Wednesday, May 20, 2015

The Church of Blessed Brokenness

To begin -- my mea cupla (or lack there of):
Everyone knows I lack the discipline to blog in any sort of metronomic fashion. When I have time and something to say . . .

Last week or the week before last I listened to a conversation between the guys of the Pulpit Fiction podcast (for those who looked up Ezekiel 25:17 and were sorely disappointed) and the writer Peter Rollins about his new book The Divine Magician. I am intrigued and I cannot wait to read this book, or better yet to listen to this book. I will not allow myself to start another book until I finish When Helping Hurts, but I can totally listen to an audiobook.

Within this conversation, Rollins said something that has been eating at me since. To paraphrase, he asked, what if we ran our church like an AA meeting? I have discussed this idea with some folks already, but it's still bugging me. What if? What if we really did this?

In AA you begin with your brokenness. We do the same in Celebrate Recovery. I am Celia. I am a believer in Christ. I am co-dependent. We begin with our brokenness; we own it. I have made decisions I am not proud of. I have committed actions that moved me farther from God and damaged me and my relationship with God. But I am no longer who I was. I am begin made new by a loving, healing God, and for that, because of God's restoring love, I worship a living, loving God, who is still healing me. I worship a God who is moving me piece by piece, cell by cell, atom by atom into God's kingdom, where I will be fully whole and healed, where I can fully love the Lord my God with my whole heart, soul, and being, and I can truly love my neighbor as I love myself. In God's kingdom, God not only heals my brokenness but uses it for the healing of my other brothers and sisters.

What if, when we gather together for worship, we practice living the healing God is doing within us? When we gather for worship, what we do is practice fully living in God's kingdom. We can be ourselves and be loved for who we are without any pretense, and we can love one another without any barriers. Worship becomes practice, and the more we practice living this way, the better we get at it. It becomes a real habit. Worship as pedagogy for life in God's kingdom, worship as pedagogy for receiving and giving God's healing.

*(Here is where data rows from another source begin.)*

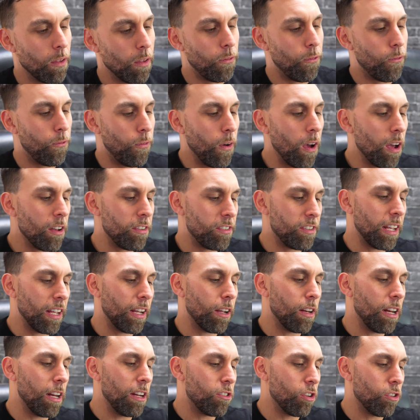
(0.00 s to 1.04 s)
first thing
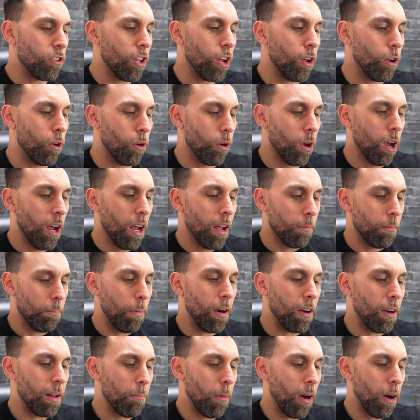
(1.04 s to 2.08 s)
you need to do,
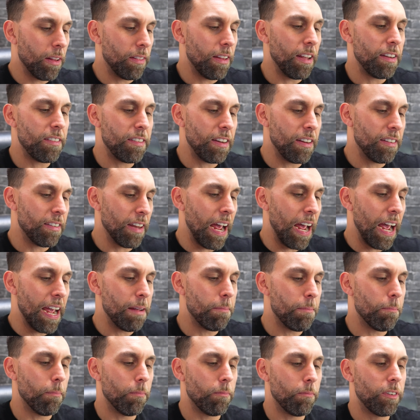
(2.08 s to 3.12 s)
bearing in mind this is
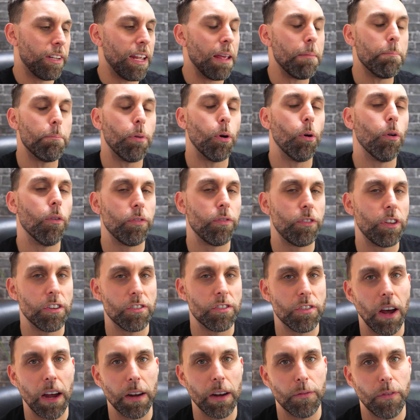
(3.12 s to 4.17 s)
a gimbal
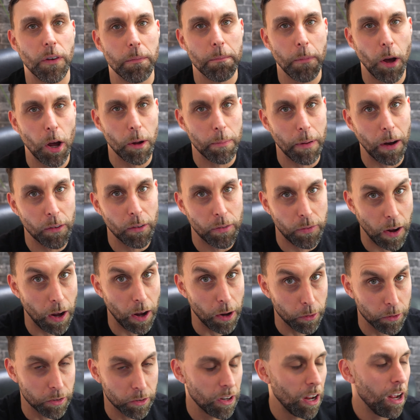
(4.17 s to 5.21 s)
designed for mobile
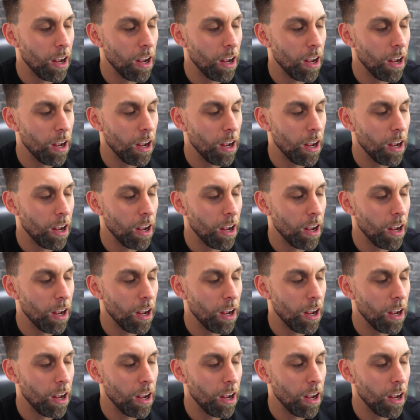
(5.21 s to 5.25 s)
phones,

Perhaps this is God's plan. Perhaps this is how it can happen that God's kingdom with come on earth as it is in heaven. Rollins also discussed this reality that seems to be for us (humanity), that is our inability to be okay with not being okay. Think about it. When our friends are hurting, it is our nature to try to to cheer them up -- 'oh! cheer up! It will get better.' We seem to be uncomfortable with sadness, with grief, with anger, with what we classify as negative emotions. It is as if we have to pretend these are not real. We are so uncomfortable with these "negative emotions" that we will do or say anything to avoid them, even temporarily, and even if what we do will only temporarily remove pain but will enable and even sustain the cause of the pain. We would rather pay a utility bill for someone than get involved the messiness of another's life that contributed to the poverty that created the need in the first place. In writing a check, have we actually healed someone?

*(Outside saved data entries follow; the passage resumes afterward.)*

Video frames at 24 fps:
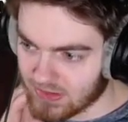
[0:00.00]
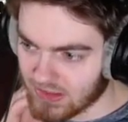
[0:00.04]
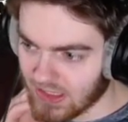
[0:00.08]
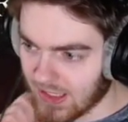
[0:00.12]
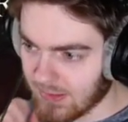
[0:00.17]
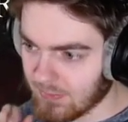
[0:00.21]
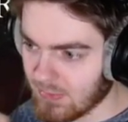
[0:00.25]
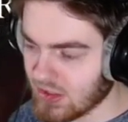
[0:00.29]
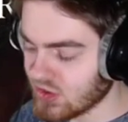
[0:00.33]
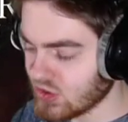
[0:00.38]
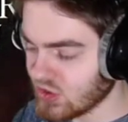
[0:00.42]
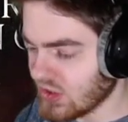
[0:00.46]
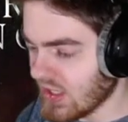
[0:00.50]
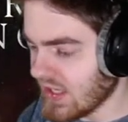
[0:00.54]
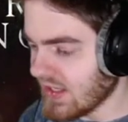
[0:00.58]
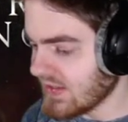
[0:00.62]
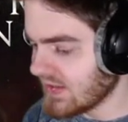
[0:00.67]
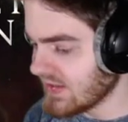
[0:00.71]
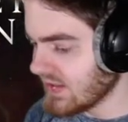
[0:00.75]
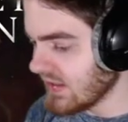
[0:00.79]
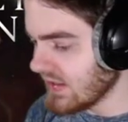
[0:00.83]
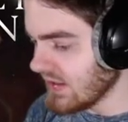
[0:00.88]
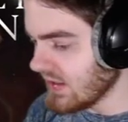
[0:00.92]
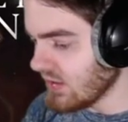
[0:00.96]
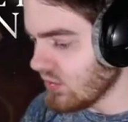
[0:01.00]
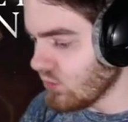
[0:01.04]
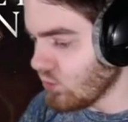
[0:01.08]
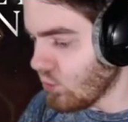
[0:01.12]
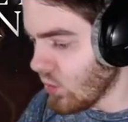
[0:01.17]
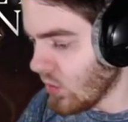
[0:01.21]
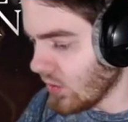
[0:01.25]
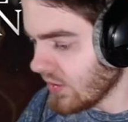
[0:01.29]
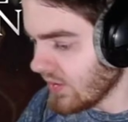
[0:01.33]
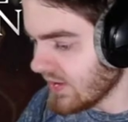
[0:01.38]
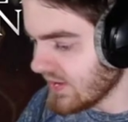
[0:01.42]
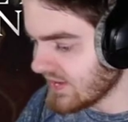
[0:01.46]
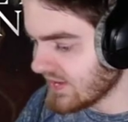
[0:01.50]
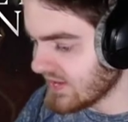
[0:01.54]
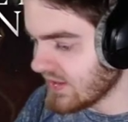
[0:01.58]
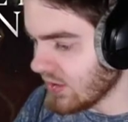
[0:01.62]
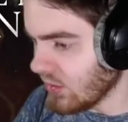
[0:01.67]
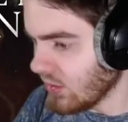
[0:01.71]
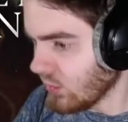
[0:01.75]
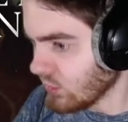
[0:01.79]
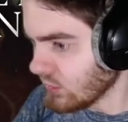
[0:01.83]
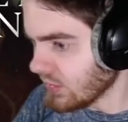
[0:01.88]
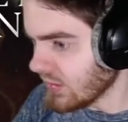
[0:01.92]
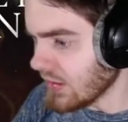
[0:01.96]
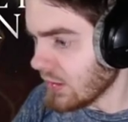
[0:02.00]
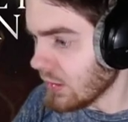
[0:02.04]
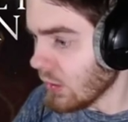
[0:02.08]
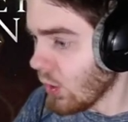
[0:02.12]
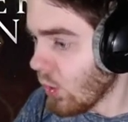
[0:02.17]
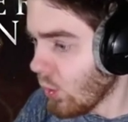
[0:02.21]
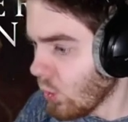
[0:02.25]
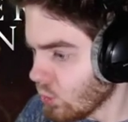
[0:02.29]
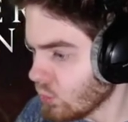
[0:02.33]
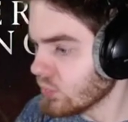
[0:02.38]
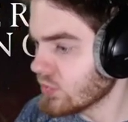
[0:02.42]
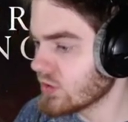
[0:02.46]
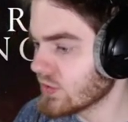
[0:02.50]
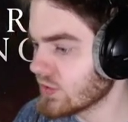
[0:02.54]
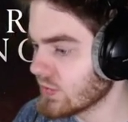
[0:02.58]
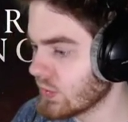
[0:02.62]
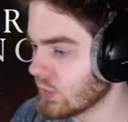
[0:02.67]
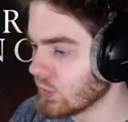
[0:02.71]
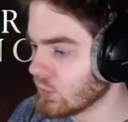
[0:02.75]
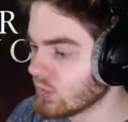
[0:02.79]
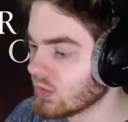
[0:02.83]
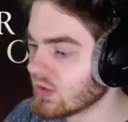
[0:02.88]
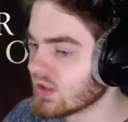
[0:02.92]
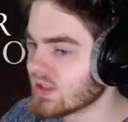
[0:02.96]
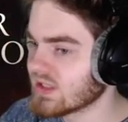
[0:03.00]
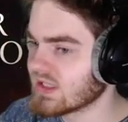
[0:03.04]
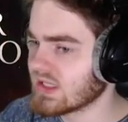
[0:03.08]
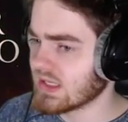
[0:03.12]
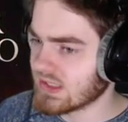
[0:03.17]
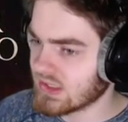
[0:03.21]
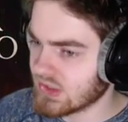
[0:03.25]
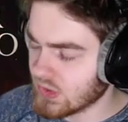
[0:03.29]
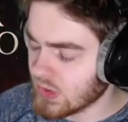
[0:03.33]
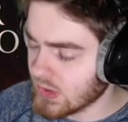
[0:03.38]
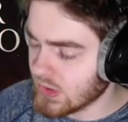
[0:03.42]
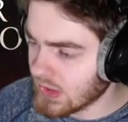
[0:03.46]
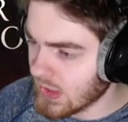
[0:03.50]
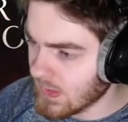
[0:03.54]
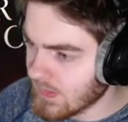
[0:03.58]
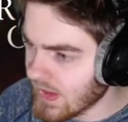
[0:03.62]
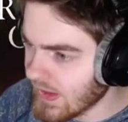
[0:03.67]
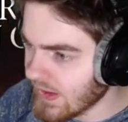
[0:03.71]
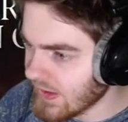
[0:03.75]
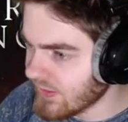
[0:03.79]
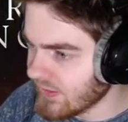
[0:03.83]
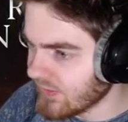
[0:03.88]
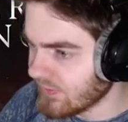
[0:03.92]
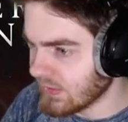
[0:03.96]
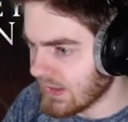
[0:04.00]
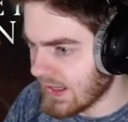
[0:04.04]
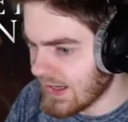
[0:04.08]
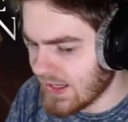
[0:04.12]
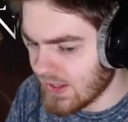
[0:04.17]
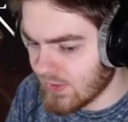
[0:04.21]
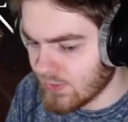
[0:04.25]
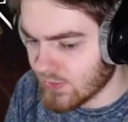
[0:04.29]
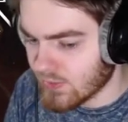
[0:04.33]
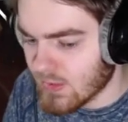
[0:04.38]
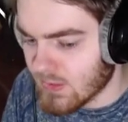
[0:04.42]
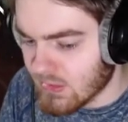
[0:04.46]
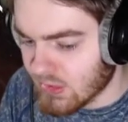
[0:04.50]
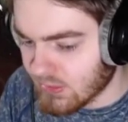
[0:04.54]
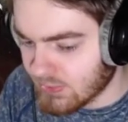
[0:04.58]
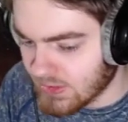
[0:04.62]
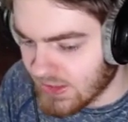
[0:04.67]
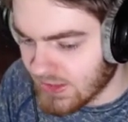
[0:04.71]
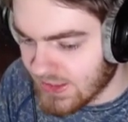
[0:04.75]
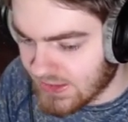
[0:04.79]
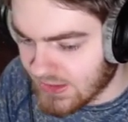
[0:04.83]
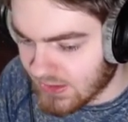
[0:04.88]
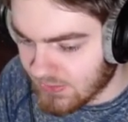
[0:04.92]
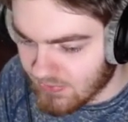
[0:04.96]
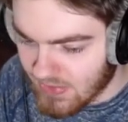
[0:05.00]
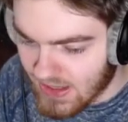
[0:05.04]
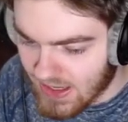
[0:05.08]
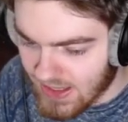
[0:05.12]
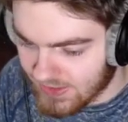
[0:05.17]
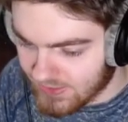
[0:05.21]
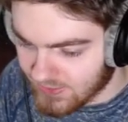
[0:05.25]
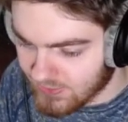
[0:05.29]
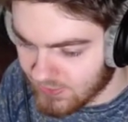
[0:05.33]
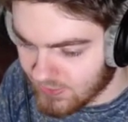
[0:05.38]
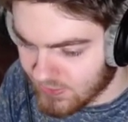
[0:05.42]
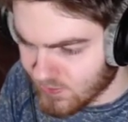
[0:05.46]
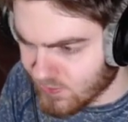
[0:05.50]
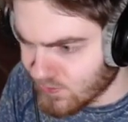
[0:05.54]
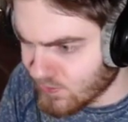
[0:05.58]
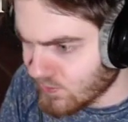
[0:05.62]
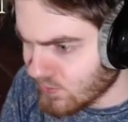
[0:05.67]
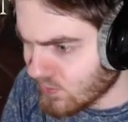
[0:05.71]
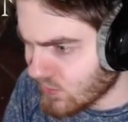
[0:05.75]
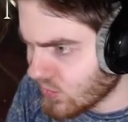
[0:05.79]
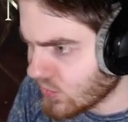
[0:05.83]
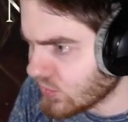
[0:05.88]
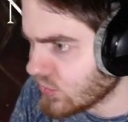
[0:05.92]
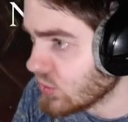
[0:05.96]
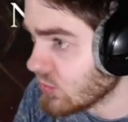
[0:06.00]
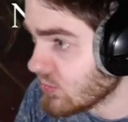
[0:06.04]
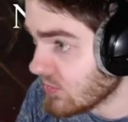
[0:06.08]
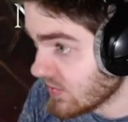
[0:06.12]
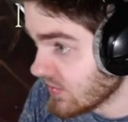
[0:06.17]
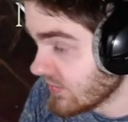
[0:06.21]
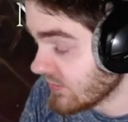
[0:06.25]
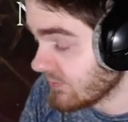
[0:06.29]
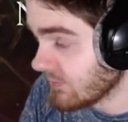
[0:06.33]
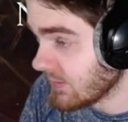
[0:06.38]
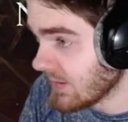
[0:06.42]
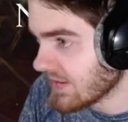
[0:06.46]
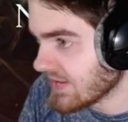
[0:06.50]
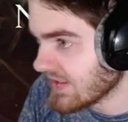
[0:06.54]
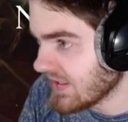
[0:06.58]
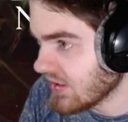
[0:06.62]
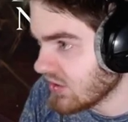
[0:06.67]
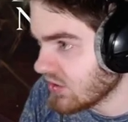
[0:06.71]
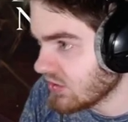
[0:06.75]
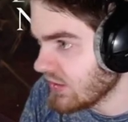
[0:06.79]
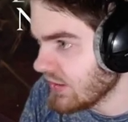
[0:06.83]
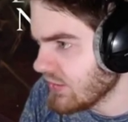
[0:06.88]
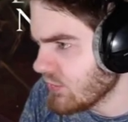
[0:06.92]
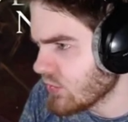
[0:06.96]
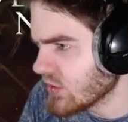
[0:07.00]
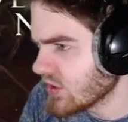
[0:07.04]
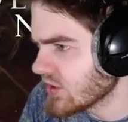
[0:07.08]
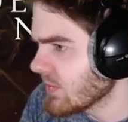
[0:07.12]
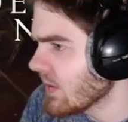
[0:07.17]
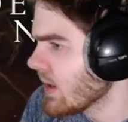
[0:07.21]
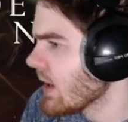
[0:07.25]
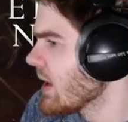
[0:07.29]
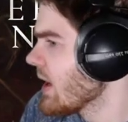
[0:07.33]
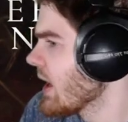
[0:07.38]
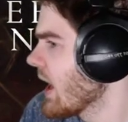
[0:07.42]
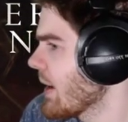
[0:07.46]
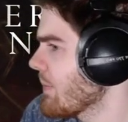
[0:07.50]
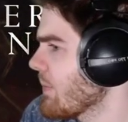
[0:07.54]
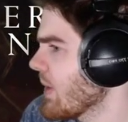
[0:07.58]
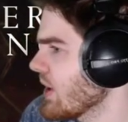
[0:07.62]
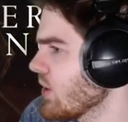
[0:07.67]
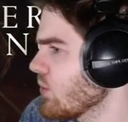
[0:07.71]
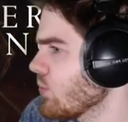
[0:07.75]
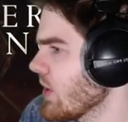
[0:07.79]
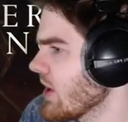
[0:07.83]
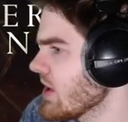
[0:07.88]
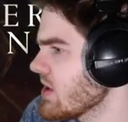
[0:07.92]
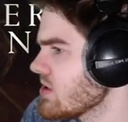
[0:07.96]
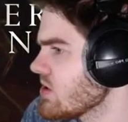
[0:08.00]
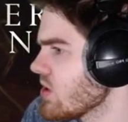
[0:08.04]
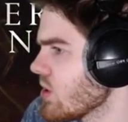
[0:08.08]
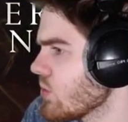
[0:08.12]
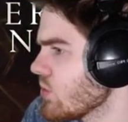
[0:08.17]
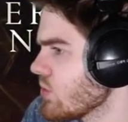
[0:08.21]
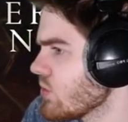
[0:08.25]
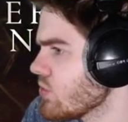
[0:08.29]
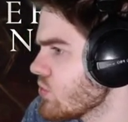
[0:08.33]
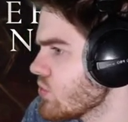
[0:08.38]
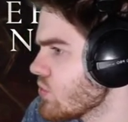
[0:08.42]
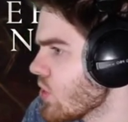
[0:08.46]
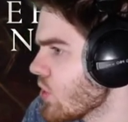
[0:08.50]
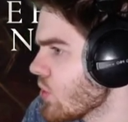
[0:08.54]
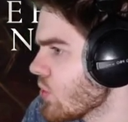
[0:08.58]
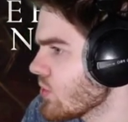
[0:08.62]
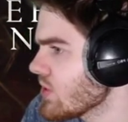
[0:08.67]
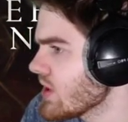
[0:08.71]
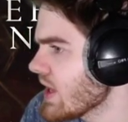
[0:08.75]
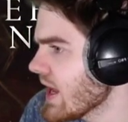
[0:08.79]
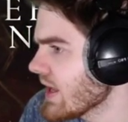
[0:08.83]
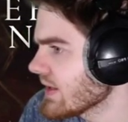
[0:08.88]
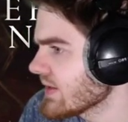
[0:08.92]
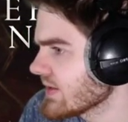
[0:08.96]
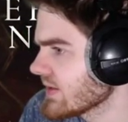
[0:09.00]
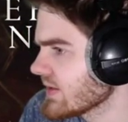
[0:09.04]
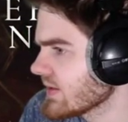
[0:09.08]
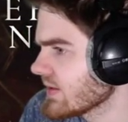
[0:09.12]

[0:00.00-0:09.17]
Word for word: Like mentioned, AC1 is the only old school Assassin's Creed game that I've played. I remember playing it back on Ubisoft Plus, actually, which I, by the way, don't know yet.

Reality is that we live in a world where war seems more common than peace, where children go to bed hungry. We live in a world where spouses abuse spouses, and the earth itself seems to have had enough of humanity's abuse. In short, we live in a broken world. We have to learn to be in our sadness, in our brokenness. When we are grieving is the friend who tells us "this" was all part of God's plan and we should be happy for our loved one who is with God now, or is it the friend who sits with us in silence and allows us to cry who offers real healing? If we are unwilling to acknowledge this sadness, this brokenness, how will we ever see it healed? I we cannot acknowledge our brokenness and practice receiving our healing, will we ever allow ourselves to be healed? Can we really receive God's salvation, if we cannot acknowledge our sin?

It is in our brokenness that God begins our resurrection. I think Rollins may have actually changed the direction of where I will begin my dissertation. Maybe, maybe not, I will have to read the book first.